Slab truffle issues
Posted in:
Tech Help, Tips, Tricks, & Techniques
Hi there -- This weekend I made slab/cut style truffles rather than the traditional round style I am used to and I ran into a few issues that I'm hoping you veterans might be able to help with.
1) I had varying thicknesses in different parts of the slab. I know they sell vibrating tables to ultimately fix this problem, but I'm wondering if there is a technique that I could try that might be a hair cheaper. My current "technique" (ha) is to just pour the ganache into my frame and spread it around the best I can with an offset spatula.
2) I had releasing issues. I made my frame out of some metal bars I found at Lowe's based on a post I saw at egullet, and as it noted in the post, I put them right on my Silpat. It molded beautifully, no leaks, but after taking the bars off, brushing on some tempered chocolate and flipping the whole thing to get it ganache side up for cutting, I went to pull the Silpat off and in a few spots it stuck and broke. I'm wondering if I needed to 1) let the ganache crystalize further (mine was about 18 hours old), 2) coat the Silpat with tempered chocolate first (I know this helps releasing from silicone molds), 3) put the whole slab in the fridge for a few minutes before flipping. 4) something else.
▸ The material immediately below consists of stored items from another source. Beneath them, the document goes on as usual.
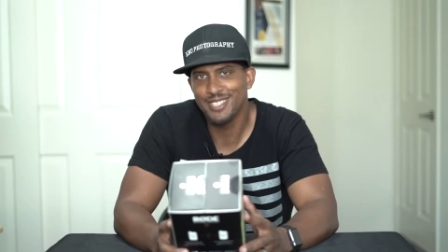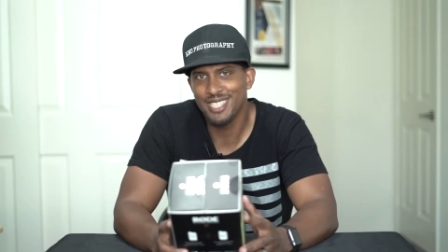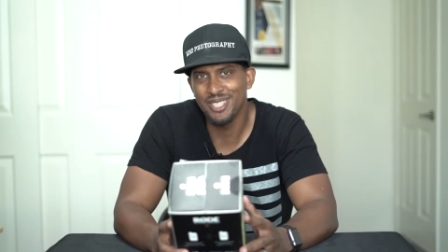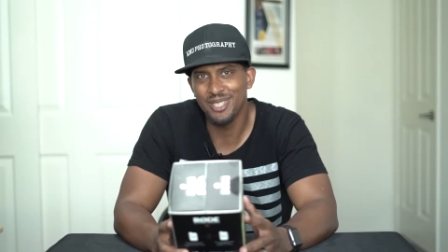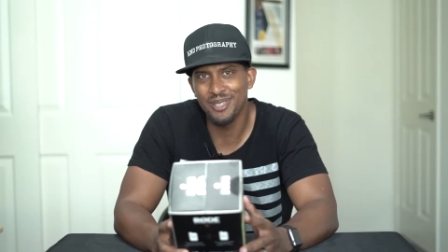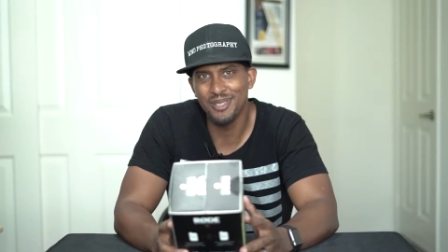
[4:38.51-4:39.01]

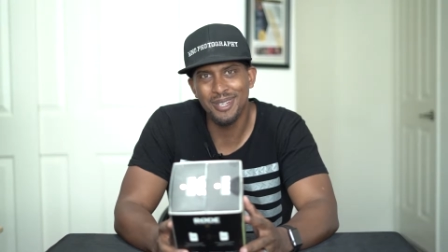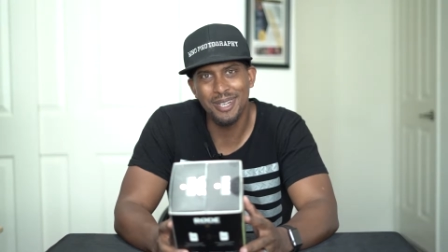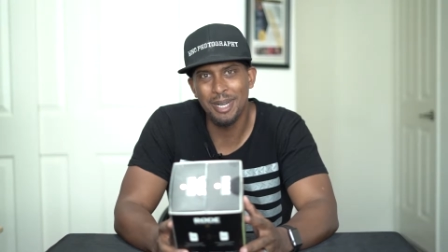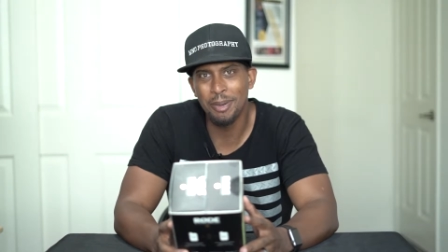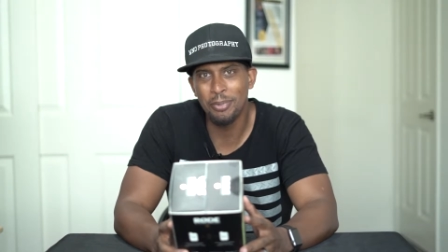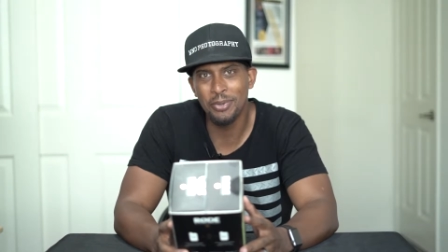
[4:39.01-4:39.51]
you know
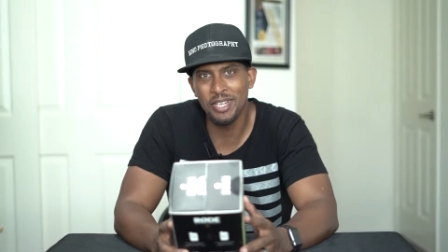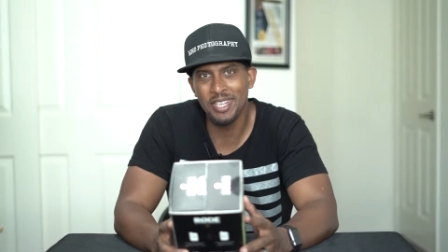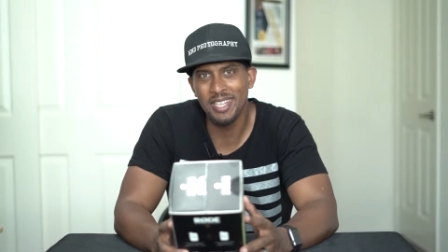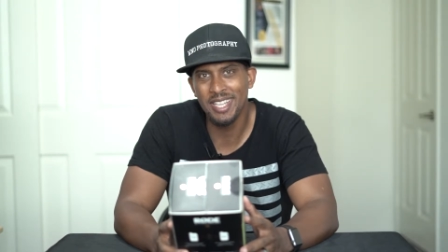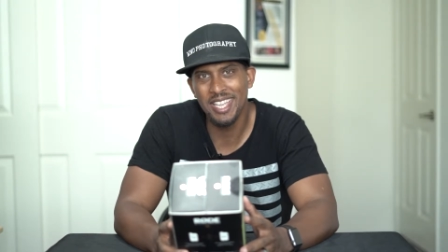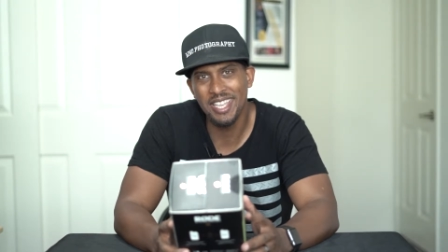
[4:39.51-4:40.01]
i'm
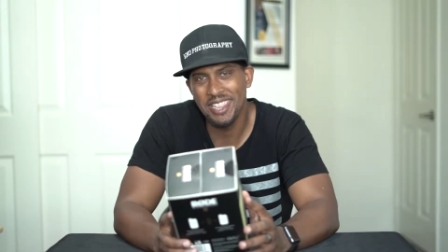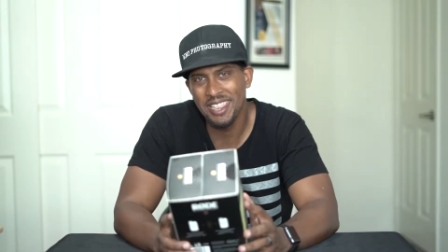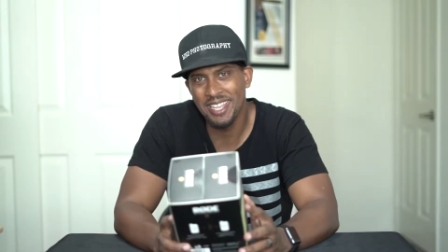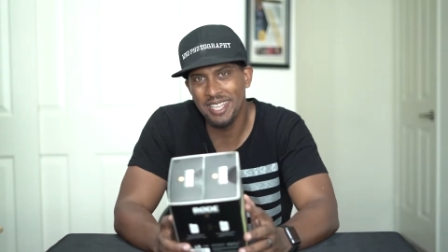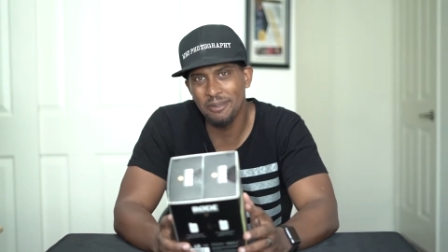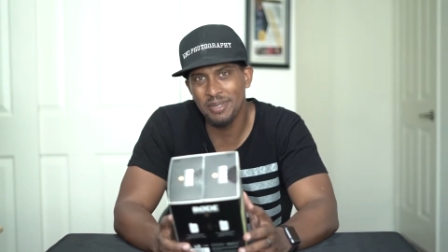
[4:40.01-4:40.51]
pretty
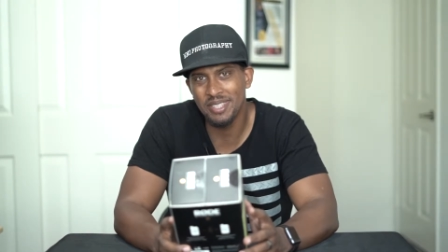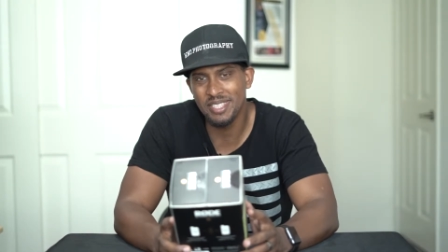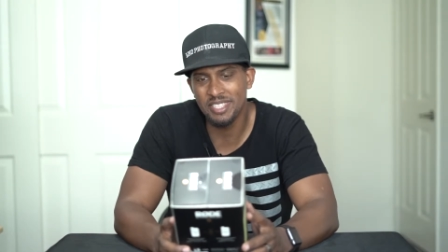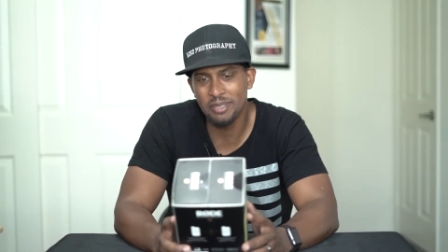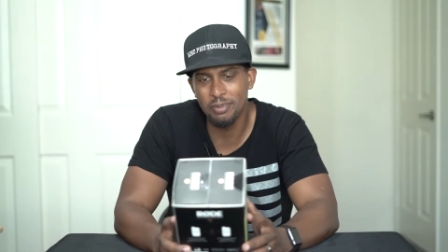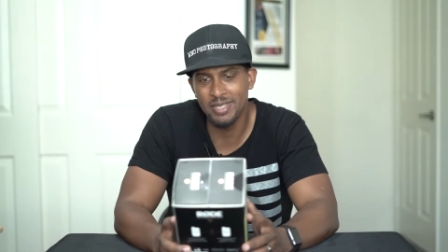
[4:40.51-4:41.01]
late with
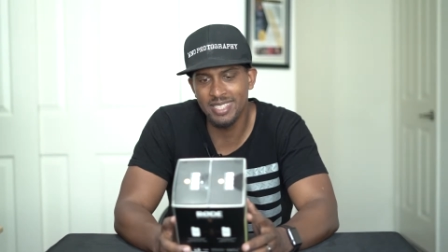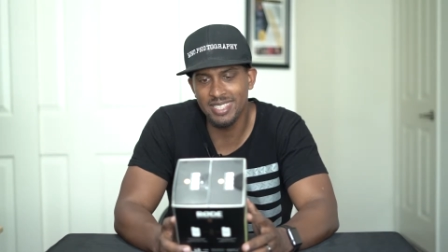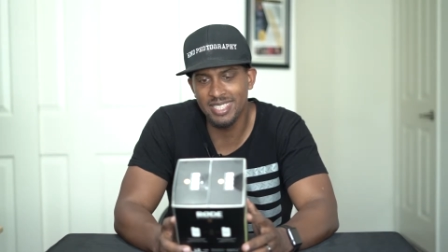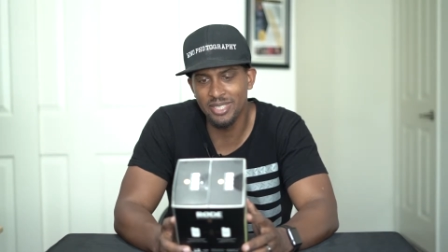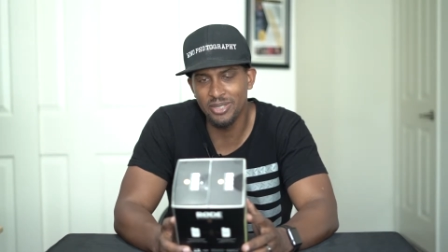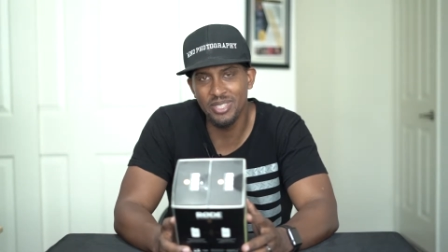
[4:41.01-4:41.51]
this but
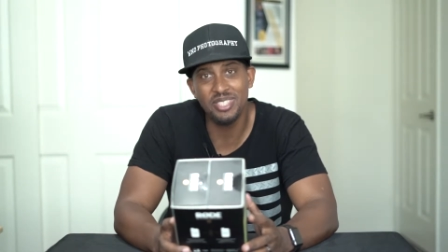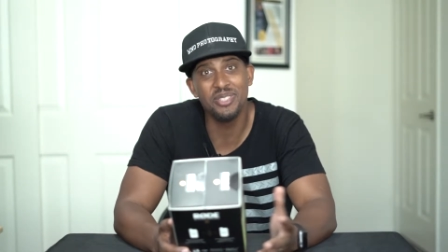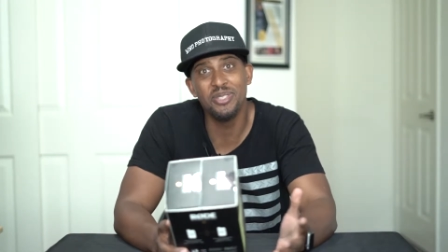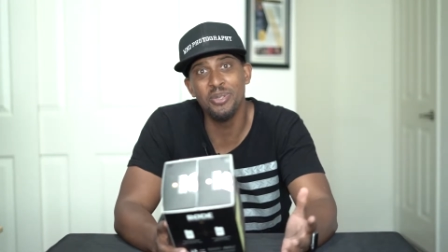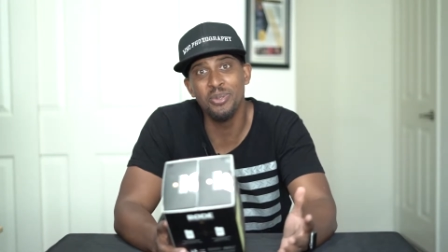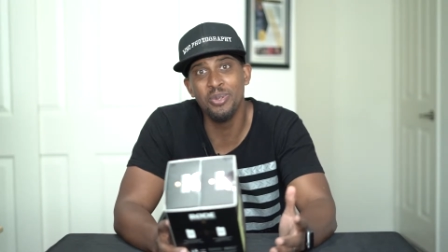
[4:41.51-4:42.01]
you know it's a
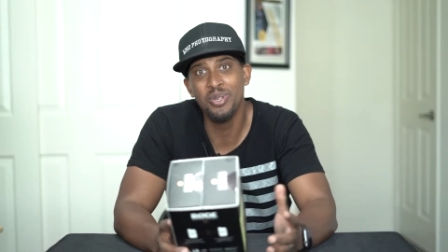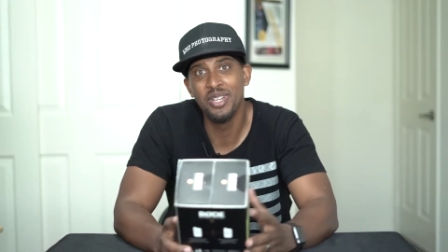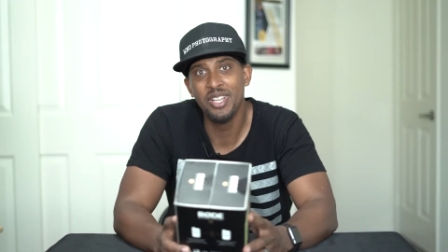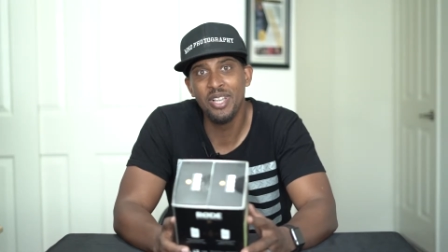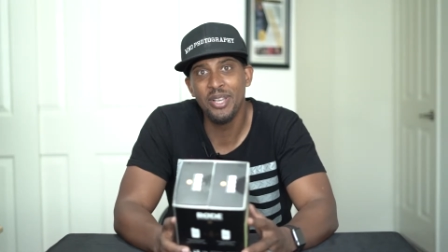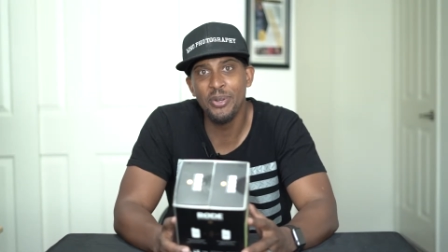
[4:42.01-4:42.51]
new
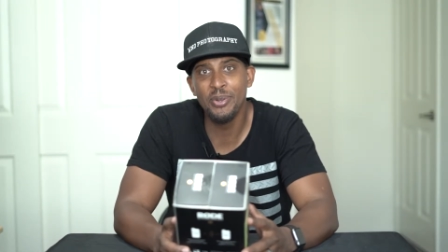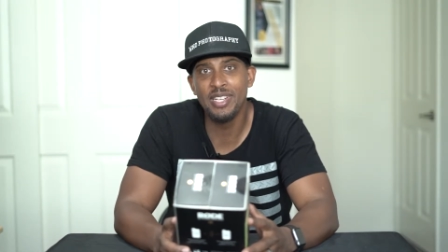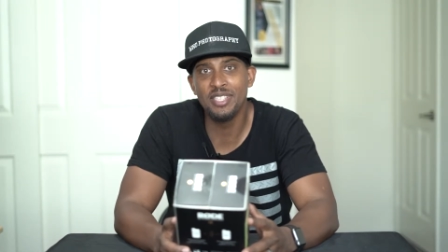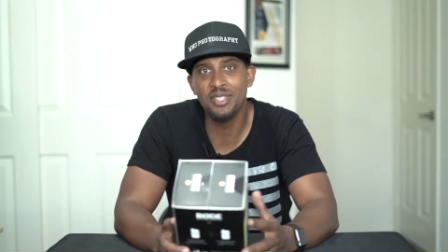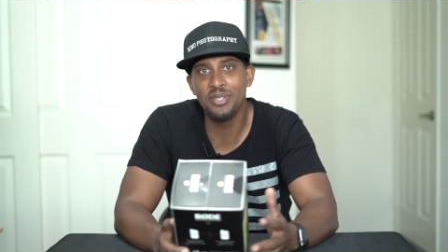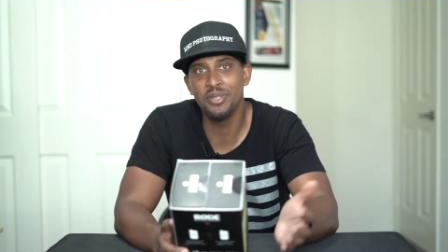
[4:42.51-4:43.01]
new
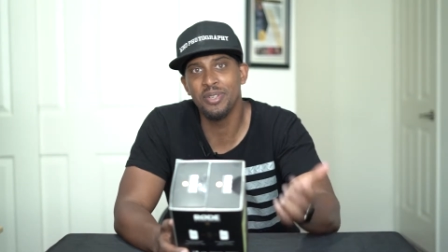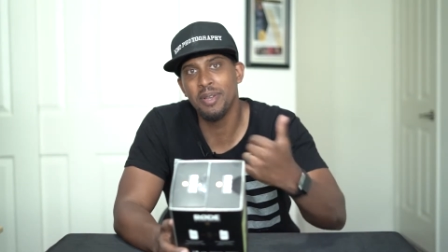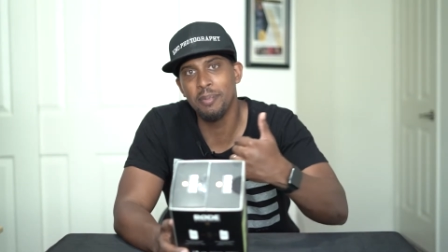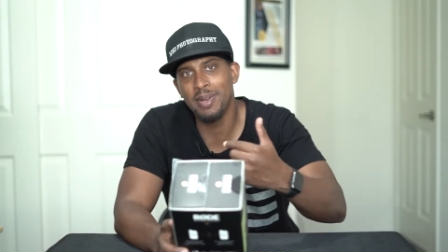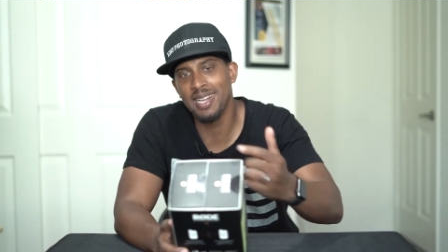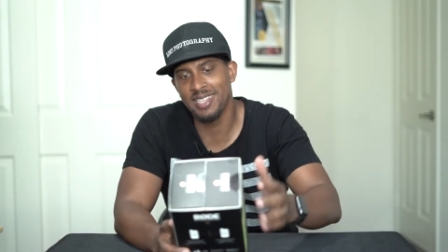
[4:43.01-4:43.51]
addition to
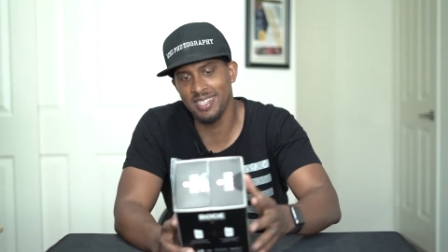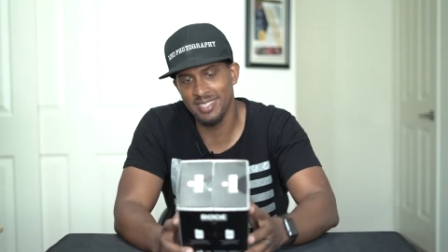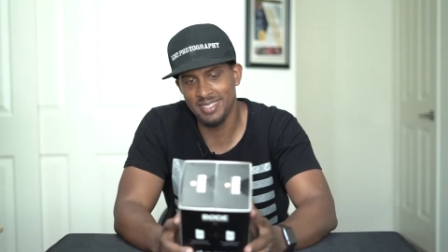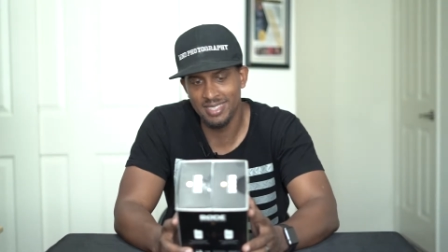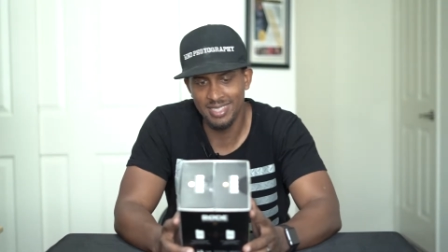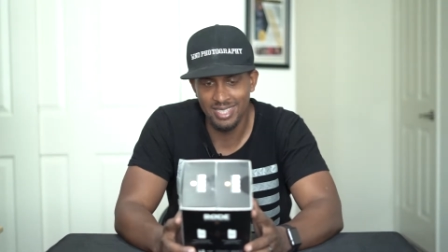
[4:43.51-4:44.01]
my kit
3) Some tiny cracks and pin holes formed on maybe 6 of the truffles and something oily oozed out. I'm guessing that is just liquified cocoa butter. It isn't a huge deal, but I'd like to avoid this. Any thoughts on what happened?
4) Slightly grainy ganache. I don't think this has anything to do with the shape of the truffles, but the recipe. I used a new recipe that called for tempered chocolate, cream, butter, and honey. Room temperature butter thoroughly worked into tempered chocolate. Butter and honey scalded together, cooled to 105, and then added all at once to the chocolate/butter mixture. My guess is that it was adding the butter to the tempered chocolate directly (generally I put it with the cream) or the fact that I did not incorporate everything fully enough. I just read something scary that said too much air whipping into ganache dramatically reduces shelf life, so I was probably a little stingy with the stirring.
I know this is a boatload of questions. Any help would be much appreciated. Thanks!